→ THE PROBLEM:
Please repeat, from the entries that follow, the lines from the one containing "[00:10:56.48]" through the one containing "[892.29-893.29s]" exactly, adding nothing.

(DATA SHOWN Opens)

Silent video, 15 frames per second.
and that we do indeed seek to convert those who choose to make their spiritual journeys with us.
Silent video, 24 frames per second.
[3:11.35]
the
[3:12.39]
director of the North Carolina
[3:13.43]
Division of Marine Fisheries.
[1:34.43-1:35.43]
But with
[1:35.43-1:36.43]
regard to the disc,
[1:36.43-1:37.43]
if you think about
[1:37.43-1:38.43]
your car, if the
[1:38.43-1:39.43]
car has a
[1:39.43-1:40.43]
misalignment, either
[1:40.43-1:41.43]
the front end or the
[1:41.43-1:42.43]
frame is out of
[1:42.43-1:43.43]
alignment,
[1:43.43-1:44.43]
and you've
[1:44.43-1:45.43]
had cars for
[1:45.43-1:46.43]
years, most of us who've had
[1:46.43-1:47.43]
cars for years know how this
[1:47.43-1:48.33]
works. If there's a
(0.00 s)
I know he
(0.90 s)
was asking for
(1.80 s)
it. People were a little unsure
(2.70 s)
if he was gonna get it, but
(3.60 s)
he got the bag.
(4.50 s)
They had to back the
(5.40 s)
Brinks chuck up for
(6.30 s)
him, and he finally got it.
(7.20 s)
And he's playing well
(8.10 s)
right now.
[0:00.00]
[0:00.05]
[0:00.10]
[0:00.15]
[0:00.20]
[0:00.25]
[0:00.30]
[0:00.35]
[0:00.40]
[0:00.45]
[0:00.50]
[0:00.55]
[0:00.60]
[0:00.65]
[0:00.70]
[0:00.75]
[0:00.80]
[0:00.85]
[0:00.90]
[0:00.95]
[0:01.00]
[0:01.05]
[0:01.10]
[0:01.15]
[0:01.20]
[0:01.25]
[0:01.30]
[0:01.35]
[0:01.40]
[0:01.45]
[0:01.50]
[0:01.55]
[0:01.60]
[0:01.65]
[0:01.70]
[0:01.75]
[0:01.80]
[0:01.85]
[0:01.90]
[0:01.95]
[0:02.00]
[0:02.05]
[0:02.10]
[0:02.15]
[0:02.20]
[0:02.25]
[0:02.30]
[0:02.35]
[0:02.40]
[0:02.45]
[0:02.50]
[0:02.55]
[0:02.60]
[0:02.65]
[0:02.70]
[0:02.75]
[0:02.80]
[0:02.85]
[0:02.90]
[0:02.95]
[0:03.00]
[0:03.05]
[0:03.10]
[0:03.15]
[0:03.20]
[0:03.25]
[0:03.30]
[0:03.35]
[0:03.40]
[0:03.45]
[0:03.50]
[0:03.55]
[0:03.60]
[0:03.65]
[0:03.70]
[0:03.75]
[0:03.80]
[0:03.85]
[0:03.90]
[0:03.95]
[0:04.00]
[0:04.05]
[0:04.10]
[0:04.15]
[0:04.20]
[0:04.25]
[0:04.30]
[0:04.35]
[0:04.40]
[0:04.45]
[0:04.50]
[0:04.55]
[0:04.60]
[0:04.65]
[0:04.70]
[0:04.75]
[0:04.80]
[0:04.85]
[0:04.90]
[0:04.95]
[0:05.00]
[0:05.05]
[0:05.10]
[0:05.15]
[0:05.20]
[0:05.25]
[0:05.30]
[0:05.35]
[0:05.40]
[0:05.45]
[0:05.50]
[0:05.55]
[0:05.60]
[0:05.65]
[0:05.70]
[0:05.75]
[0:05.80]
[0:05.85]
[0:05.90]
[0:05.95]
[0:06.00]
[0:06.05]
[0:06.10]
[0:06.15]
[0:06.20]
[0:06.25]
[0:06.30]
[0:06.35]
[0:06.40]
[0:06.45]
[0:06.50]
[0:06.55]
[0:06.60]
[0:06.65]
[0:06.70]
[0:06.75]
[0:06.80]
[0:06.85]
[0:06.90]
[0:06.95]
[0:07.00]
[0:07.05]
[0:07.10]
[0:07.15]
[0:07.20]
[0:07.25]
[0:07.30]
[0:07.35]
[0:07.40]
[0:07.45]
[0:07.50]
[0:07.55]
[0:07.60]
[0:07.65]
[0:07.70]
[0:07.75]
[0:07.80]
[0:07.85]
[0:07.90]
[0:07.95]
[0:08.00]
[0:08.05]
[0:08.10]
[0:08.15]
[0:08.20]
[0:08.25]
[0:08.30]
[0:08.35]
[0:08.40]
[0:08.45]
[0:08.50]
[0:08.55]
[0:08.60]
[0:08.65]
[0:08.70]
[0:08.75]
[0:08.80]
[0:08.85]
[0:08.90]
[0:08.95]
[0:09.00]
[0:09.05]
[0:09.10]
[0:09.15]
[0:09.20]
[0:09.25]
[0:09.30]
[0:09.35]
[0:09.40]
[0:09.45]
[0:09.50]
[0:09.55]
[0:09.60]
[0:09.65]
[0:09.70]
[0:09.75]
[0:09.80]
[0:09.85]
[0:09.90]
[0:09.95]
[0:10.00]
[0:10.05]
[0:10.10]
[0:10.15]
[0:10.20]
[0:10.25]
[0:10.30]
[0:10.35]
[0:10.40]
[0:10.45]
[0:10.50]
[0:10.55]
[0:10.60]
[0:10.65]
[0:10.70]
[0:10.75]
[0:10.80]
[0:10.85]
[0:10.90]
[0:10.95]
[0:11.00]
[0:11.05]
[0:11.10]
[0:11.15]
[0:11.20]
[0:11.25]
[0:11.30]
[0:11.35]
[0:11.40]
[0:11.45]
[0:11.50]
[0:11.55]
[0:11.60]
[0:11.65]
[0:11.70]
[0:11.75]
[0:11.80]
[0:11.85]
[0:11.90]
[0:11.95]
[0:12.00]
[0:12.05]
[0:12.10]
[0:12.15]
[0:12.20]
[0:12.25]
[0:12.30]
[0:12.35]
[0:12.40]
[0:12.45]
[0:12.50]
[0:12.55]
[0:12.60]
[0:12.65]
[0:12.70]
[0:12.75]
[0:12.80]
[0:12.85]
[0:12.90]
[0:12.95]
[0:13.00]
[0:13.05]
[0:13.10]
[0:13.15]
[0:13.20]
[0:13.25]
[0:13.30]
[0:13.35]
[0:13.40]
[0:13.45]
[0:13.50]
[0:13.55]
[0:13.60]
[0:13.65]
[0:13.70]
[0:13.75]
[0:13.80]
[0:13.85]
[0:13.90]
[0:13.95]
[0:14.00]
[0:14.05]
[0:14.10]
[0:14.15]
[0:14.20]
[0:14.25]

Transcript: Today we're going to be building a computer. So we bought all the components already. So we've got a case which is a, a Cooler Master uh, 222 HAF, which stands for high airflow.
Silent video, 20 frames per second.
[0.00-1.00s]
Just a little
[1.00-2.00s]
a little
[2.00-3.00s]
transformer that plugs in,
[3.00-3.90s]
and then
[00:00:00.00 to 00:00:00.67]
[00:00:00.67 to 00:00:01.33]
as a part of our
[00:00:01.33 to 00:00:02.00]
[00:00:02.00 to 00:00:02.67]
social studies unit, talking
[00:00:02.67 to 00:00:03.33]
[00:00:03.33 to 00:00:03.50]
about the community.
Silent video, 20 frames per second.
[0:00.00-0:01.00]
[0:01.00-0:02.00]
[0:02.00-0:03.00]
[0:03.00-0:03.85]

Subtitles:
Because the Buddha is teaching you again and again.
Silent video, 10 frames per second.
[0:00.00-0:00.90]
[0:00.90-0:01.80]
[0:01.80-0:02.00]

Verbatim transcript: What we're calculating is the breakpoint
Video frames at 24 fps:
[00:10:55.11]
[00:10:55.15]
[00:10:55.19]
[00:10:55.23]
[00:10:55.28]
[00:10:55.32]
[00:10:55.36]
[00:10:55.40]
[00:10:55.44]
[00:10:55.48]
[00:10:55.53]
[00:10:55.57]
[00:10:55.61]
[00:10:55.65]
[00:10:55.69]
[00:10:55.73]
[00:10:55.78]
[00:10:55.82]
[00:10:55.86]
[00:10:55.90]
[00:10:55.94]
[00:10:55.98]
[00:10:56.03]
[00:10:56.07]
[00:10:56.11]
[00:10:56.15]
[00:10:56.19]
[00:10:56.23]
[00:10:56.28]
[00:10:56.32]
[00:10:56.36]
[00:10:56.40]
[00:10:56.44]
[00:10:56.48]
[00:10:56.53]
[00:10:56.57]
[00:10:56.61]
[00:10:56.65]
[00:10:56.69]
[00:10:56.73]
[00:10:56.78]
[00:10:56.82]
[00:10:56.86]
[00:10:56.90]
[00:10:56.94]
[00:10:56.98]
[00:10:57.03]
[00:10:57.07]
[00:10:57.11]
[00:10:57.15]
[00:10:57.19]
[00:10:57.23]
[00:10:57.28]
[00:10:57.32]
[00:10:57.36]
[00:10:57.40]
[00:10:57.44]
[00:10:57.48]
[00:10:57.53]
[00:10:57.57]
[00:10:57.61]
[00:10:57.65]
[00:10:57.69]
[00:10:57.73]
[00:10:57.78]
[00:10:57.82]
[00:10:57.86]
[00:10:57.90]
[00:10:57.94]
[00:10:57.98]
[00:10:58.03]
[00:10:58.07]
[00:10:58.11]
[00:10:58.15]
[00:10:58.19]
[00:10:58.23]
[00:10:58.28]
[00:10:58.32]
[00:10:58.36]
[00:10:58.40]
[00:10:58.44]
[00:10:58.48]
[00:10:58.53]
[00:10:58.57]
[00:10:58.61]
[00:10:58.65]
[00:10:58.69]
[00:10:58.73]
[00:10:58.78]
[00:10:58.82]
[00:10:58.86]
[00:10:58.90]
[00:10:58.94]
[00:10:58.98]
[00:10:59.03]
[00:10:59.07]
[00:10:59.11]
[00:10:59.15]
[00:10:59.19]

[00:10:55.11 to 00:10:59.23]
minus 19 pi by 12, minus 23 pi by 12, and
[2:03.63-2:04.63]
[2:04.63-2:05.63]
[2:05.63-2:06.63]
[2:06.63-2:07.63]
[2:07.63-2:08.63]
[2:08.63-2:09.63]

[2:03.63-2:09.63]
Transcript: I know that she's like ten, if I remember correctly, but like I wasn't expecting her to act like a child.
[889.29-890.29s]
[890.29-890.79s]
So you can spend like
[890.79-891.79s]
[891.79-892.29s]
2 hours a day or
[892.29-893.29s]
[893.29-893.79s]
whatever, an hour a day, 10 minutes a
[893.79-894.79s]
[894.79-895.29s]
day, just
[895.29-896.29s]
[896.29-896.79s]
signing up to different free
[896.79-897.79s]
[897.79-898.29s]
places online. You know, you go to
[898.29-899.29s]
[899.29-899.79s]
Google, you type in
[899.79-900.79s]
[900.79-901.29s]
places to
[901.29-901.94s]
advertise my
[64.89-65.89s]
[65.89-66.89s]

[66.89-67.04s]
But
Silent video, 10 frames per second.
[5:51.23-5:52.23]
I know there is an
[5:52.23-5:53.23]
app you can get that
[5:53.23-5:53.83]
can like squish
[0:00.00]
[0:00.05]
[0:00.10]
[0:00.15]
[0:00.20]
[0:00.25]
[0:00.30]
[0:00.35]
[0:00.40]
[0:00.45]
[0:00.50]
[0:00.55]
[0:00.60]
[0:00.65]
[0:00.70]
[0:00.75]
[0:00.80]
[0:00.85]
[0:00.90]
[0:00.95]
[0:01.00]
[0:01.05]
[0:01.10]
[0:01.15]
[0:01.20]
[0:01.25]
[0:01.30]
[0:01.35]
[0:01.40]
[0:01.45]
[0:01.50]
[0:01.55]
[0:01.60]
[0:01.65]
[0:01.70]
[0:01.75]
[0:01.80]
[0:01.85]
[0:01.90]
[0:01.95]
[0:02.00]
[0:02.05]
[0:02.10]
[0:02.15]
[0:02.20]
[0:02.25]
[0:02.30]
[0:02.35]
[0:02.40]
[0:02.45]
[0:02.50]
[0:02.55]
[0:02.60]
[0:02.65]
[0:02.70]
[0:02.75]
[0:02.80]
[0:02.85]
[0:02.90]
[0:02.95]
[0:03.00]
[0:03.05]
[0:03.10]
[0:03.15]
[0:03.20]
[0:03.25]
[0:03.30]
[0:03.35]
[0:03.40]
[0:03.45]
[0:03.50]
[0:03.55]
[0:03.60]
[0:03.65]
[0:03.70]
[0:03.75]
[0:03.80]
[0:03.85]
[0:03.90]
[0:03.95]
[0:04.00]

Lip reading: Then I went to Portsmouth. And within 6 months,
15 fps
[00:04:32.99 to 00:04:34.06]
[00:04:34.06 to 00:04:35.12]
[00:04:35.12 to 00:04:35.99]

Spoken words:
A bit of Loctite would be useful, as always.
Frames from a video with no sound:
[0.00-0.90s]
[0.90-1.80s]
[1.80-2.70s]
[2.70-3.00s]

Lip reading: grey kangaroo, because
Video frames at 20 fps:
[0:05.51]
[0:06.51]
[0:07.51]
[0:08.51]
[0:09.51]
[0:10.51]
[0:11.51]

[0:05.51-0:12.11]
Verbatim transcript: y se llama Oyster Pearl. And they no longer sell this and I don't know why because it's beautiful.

(DATA SHOWN Closes)

→ OUTPUT OF THE TASK:
[00:10:56.48]
[00:10:56.53]
[00:10:56.57]
[00:10:56.61]
[00:10:56.65]
[00:10:56.69]
[00:10:56.73]
[00:10:56.78]
[00:10:56.82]
[00:10:56.86]
[00:10:56.90]
[00:10:56.94]
[00:10:56.98]
[00:10:57.03]
[00:10:57.07]
[00:10:57.11]
[00:10:57.15]
[00:10:57.19]
[00:10:57.23]
[00:10:57.28]
[00:10:57.32]
[00:10:57.36]
[00:10:57.40]
[00:10:57.44]
[00:10:57.48]
[00:10:57.53]
[00:10:57.57]
[00:10:57.61]
[00:10:57.65]
[00:10:57.69]
[00:10:57.73]
[00:10:57.78]
[00:10:57.82]
[00:10:57.86]
[00:10:57.90]
[00:10:57.94]
[00:10:57.98]
[00:10:58.03]
[00:10:58.07]
[00:10:58.11]
[00:10:58.15]
[00:10:58.19]
[00:10:58.23]
[00:10:58.28]
[00:10:58.32]
[00:10:58.36]
[00:10:58.40]
[00:10:58.44]
[00:10:58.48]
[00:10:58.53]
[00:10:58.57]
[00:10:58.61]
[00:10:58.65]
[00:10:58.69]
[00:10:58.73]
[00:10:58.78]
[00:10:58.82]
[00:10:58.86]
[00:10:58.90]
[00:10:58.94]
[00:10:58.98]
[00:10:59.03]
[00:10:59.07]
[00:10:59.11]
[00:10:59.15]
[00:10:59.19]

[00:10:55.11 to 00:10:59.23]
minus 19 pi by 12, minus 23 pi by 12, and
[2:03.63-2:04.63]
[2:04.63-2:05.63]
[2:05.63-2:06.63]
[2:06.63-2:07.63]
[2:07.63-2:08.63]
[2:08.63-2:09.63]

[2:03.63-2:09.63]
Transcript: I know that she's like ten, if I remember correctly, but like I wasn't expecting her to act like a child.
[889.29-890.29s]
[890.29-890.79s]
So you can spend like
[890.79-891.79s]
[891.79-892.29s]
2 hours a day or
[892.29-893.29s]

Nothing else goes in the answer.